Reading Michael Ignatieff’s biography of Isaiah Berlin, I felt like Ayaan Hirsi Ali was reading over my shoulder. In her appeals to the liberal tradition, she of course refers to and quotes Berlin (1909-1997), one of the great liberal thinkers of the 20th century. Since my own impression of how Berlin would have reacted to an issue such as the Danish cartoon riots differs from the behavior of Hirsi Ali, I was alert to clues in Ignatieff’s book.
What I found is that Isaiah Berlin’s values are like Scripture, a source for God and the devil alike.
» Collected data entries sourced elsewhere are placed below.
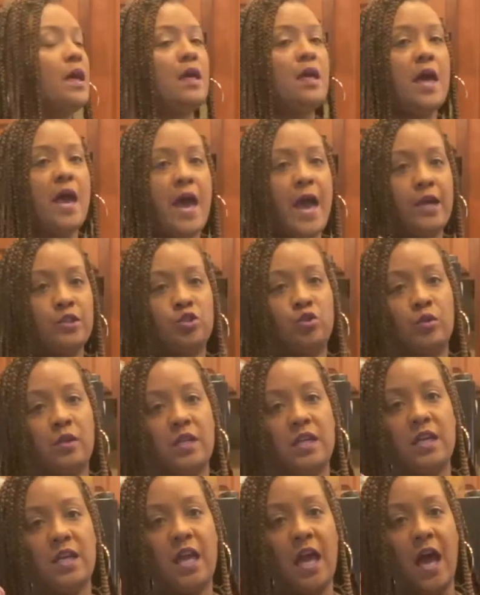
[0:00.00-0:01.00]

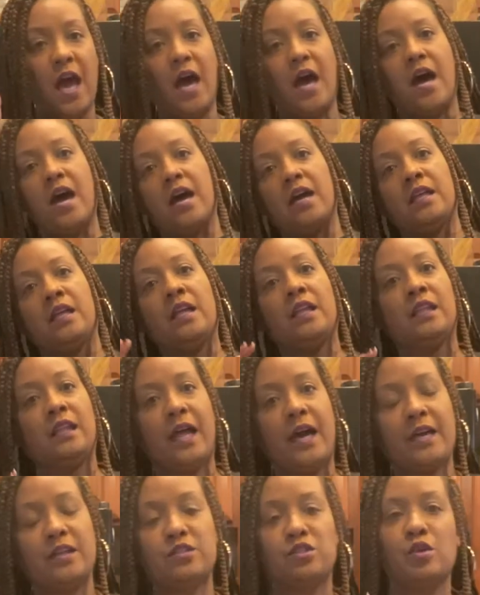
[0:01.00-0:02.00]
Actually, I
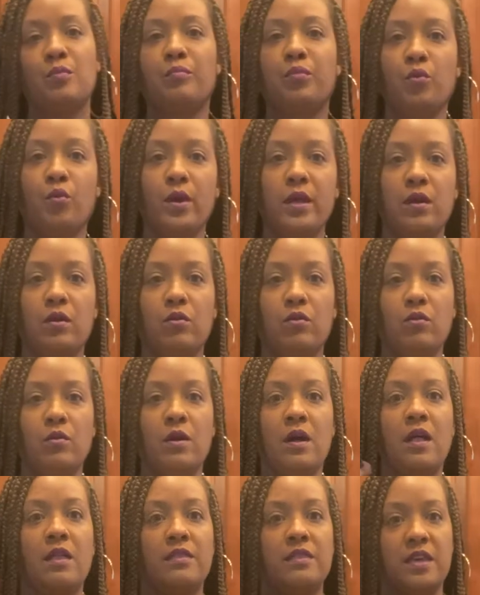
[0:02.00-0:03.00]
like to boil
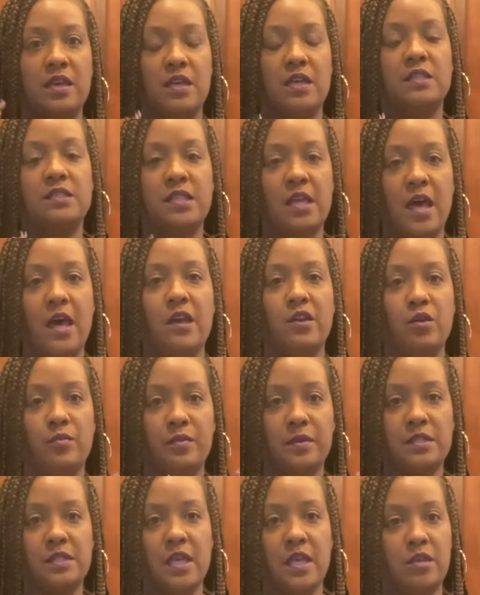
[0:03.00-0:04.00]
the entire
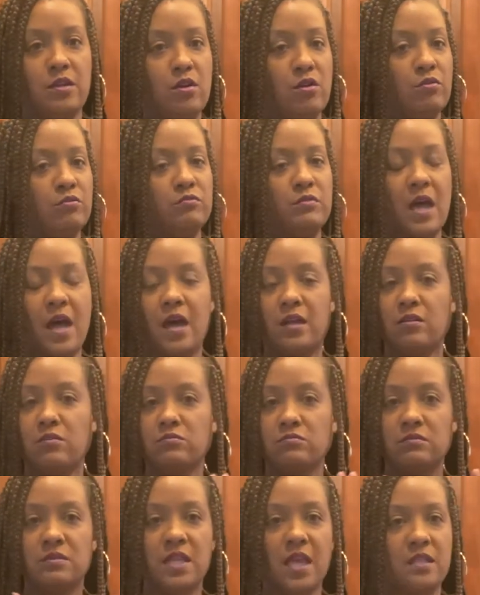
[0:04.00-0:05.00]
potato. I
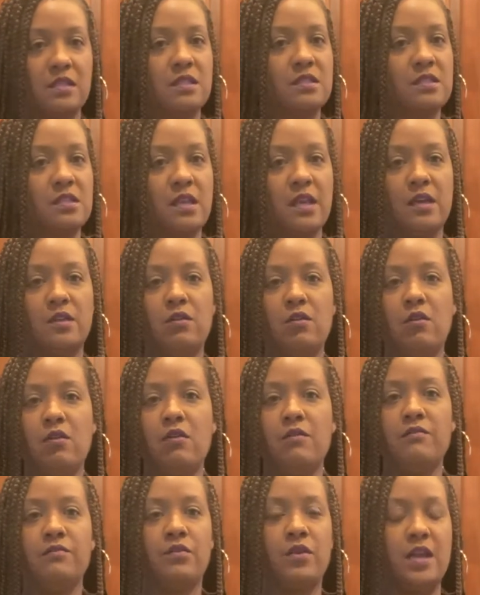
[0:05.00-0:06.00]
don't take the skin
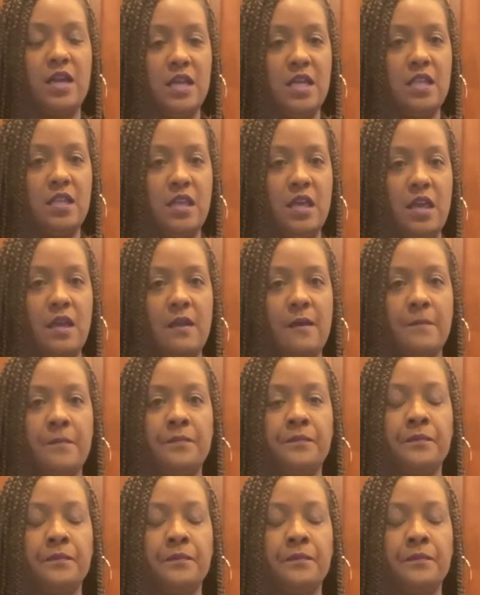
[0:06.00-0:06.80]
off or anything.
In 1958, defending himself against left-wing friends for refusing to join the Campaign for Nuclear Disarmament, Berlin wrote, “Unless there is some point at which you are prepared to fight against whatever odds, and whatever threat may be, not merely to yourself, but to anybody, all principles become flexible, all codes melt, and all ends in themselves for which we live disappear." (P. 234.) This is the spirit in which Hirsi Ali defended the right to offend and did not let herself be affected by pity for the victims of riots, even mortal victims.
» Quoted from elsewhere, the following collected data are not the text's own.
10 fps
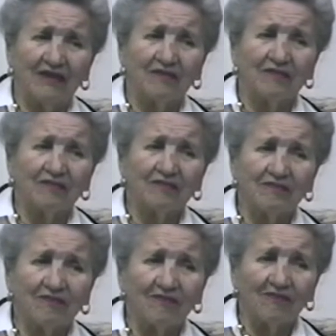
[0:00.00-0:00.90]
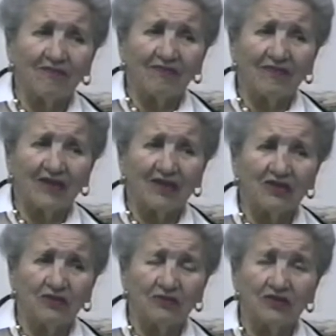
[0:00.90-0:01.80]
uh,
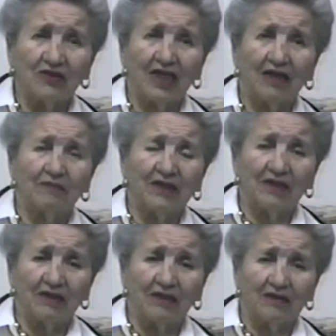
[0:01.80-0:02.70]
she wasn't happy.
But there is another Berlin, who draws the line well this side of offense. In 1974, he expressed the opinion that “variety, including moral variety, was built into the constitution of humankind. Such differences, if within the human horizon, were entitled to respect and should be guaranteed by a regime of liberty." (P. 285.)
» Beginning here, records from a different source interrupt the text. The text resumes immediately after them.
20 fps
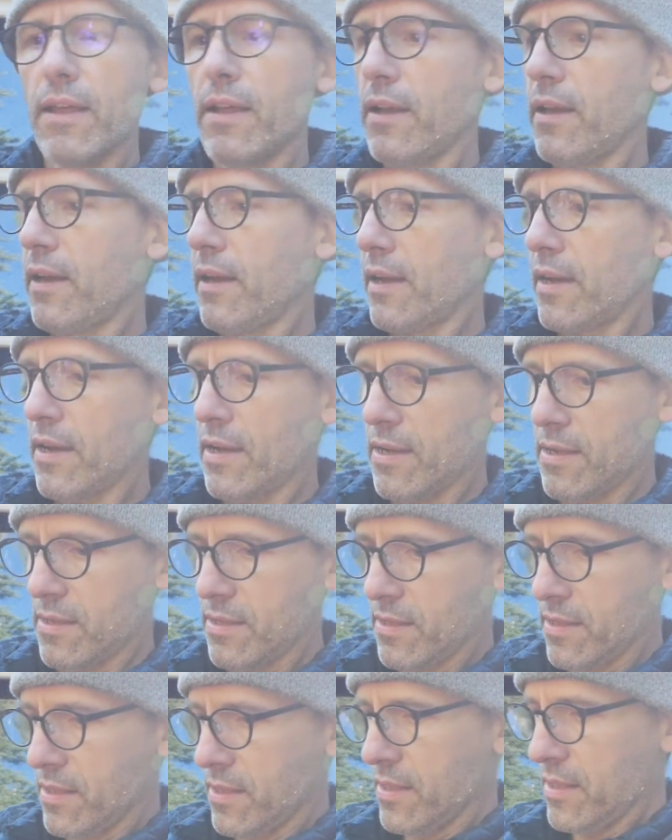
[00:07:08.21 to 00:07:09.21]

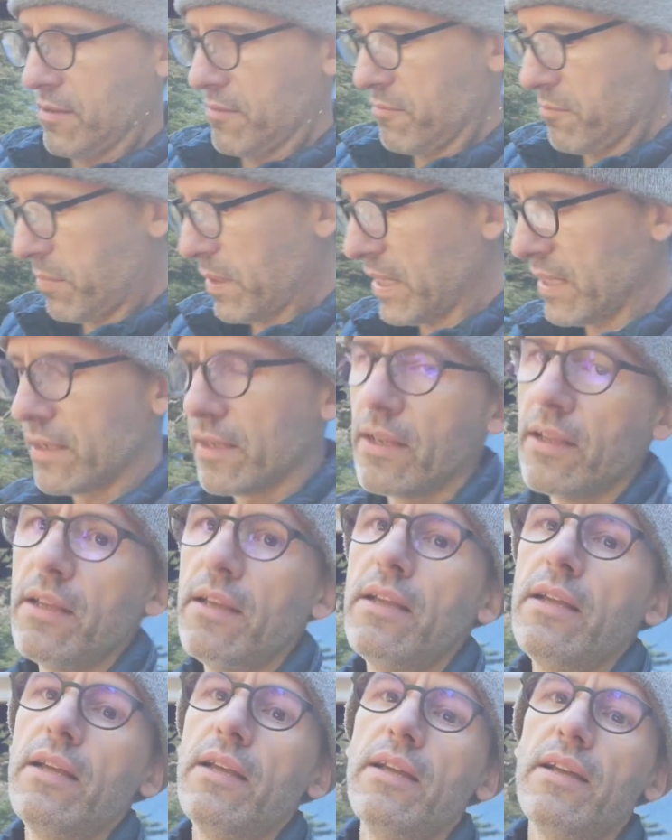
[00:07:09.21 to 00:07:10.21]
But
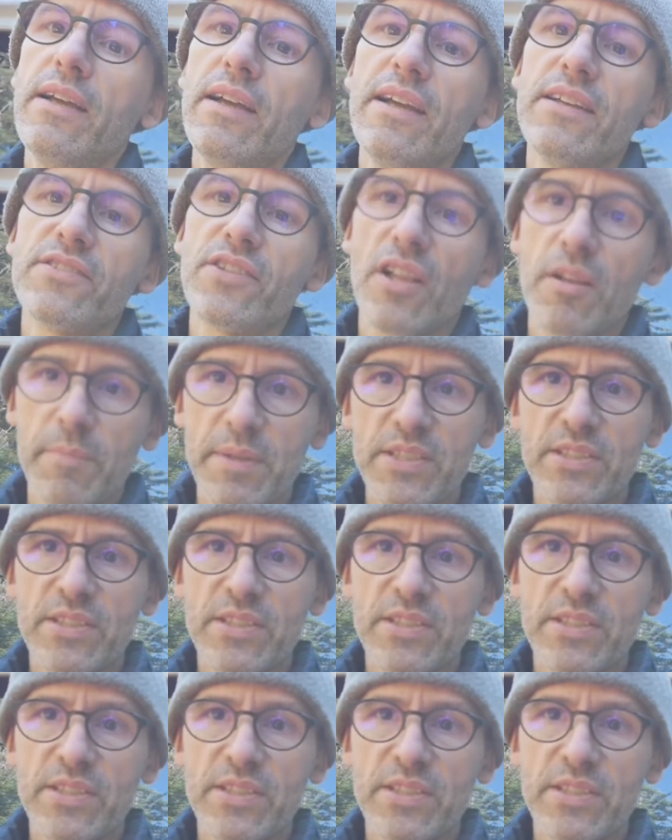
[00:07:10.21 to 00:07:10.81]
Salomon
That statement could be used in defense even of Ahmad Abu Laban, the Danish imam who stirred up protest in the Islamic world against the cartoons. As far as I can see, his outrage at what he saw as deliberate public ridicule of the most precious thing in his life fell squarely within the “human horizon" that Berlin wished to protect. Living as we do in a country in which blasphemy is punishable by law, how can we deny to Moslems the right to demand that such laws be applied to insults of Mohammed?
(As an art historian, I was curious whether it mattered that the medium of ridicule was visual. I quickly decided that it was not. The uproar in 1988 over Salman Rushdie’s Satanic verses was similar in all major respects. The common feature is the perceived insult to Mohammed.)
What I do see as a departure from the realm that Berlin wished to protect is the behavior and rhetoric of Hirsi Ali’s fellow party member Rita Verdonk. What Verdonk makes our country look like to the world was put into words on 3 April by Jane Kramer in The New Yorker, the most consistently liberal voice in the United States: “The Minister for Immigration and Integration is a former prison warden named Rita Verdonk, whose solution to any problem involving immigrants is to throw them out."
Isaiah Berlin was an immigrant whose vision of a liberal society was based on pluralism. However ambivalent he was about other things, I am convinced that he would have repudiated Rita Verdonk and everything she stands for. That the immigrant Ayaan Hirsi Ali remains in the same party with Verdonk diminishes my great respect for her.
© 2006 Gary Schwartz. Published in Loekie Schwartz’s Dutch translation in Het Financieele Dagblad, Amsterdam, 6 May 2006
During the past two weeks I have spent tense days at a lithographic firm in Noord Holland correcting the color proofs of the 649 illustrations in my forthcoming book on Rembrandt. I first did work of this kind in the 1960s; since then the process has changed unrecognizably. The color separations are corrected not with swab, pincet and solvent on film, but on a computer screen, through digital manipulation of the four colors into which the ektachromes or digital files – also new – had been divided on the scanner. Control over the results, with the high-powered equipment used by this firm, is limited only by the craftsmanship and taste of the operator.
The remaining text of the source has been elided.